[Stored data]
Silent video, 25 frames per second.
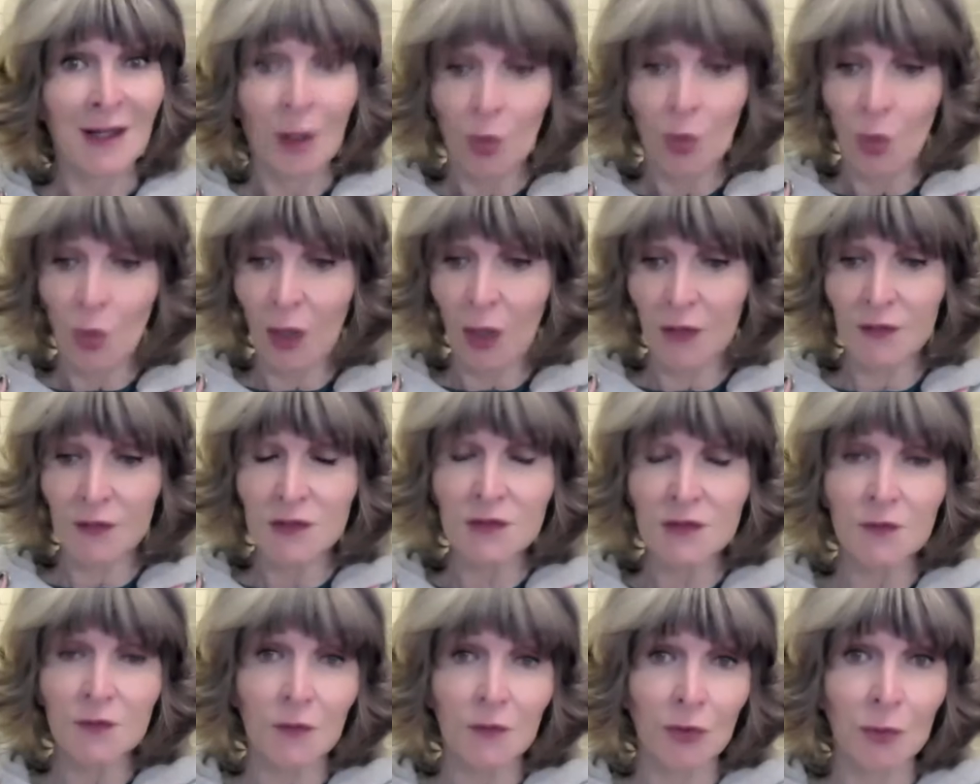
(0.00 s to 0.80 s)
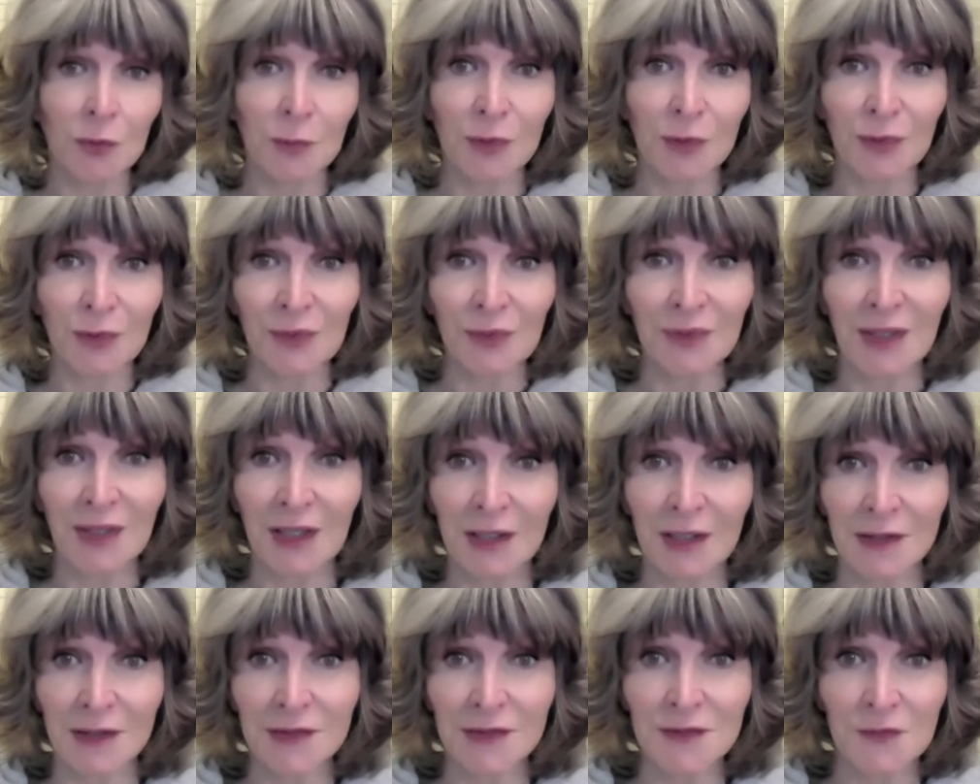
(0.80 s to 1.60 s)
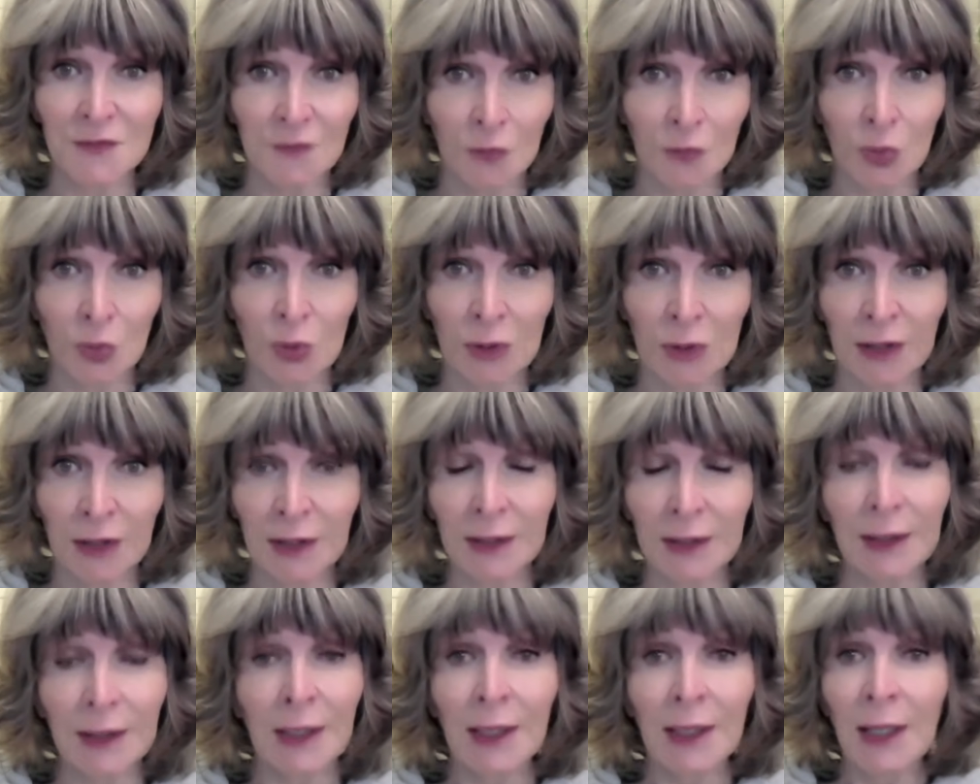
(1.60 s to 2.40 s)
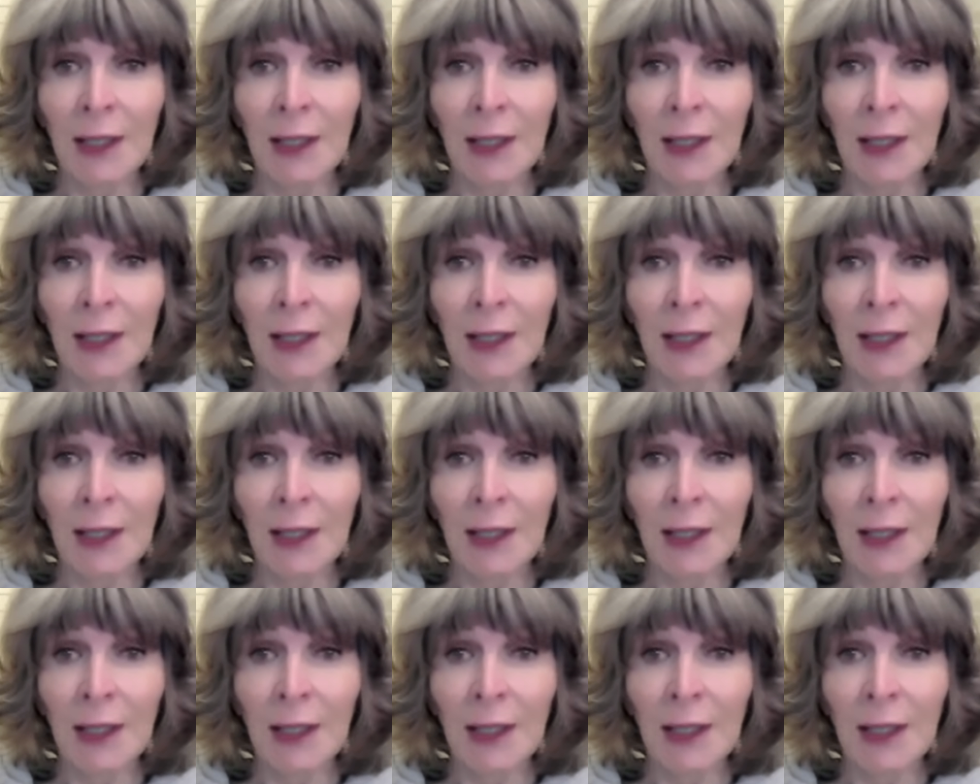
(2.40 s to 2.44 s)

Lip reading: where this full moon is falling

Problem to work on
Where the line containing "(0.00 s to 0.80 s)" appears in the records above, begin copying and continue exactly through the last line, with nothing else; omit every picture.

Expected answer
(0.00 s to 0.80 s)
(0.80 s to 1.60 s)
(1.60 s to 2.40 s)
(2.40 s to 2.44 s)

Lip reading: where this full moon is falling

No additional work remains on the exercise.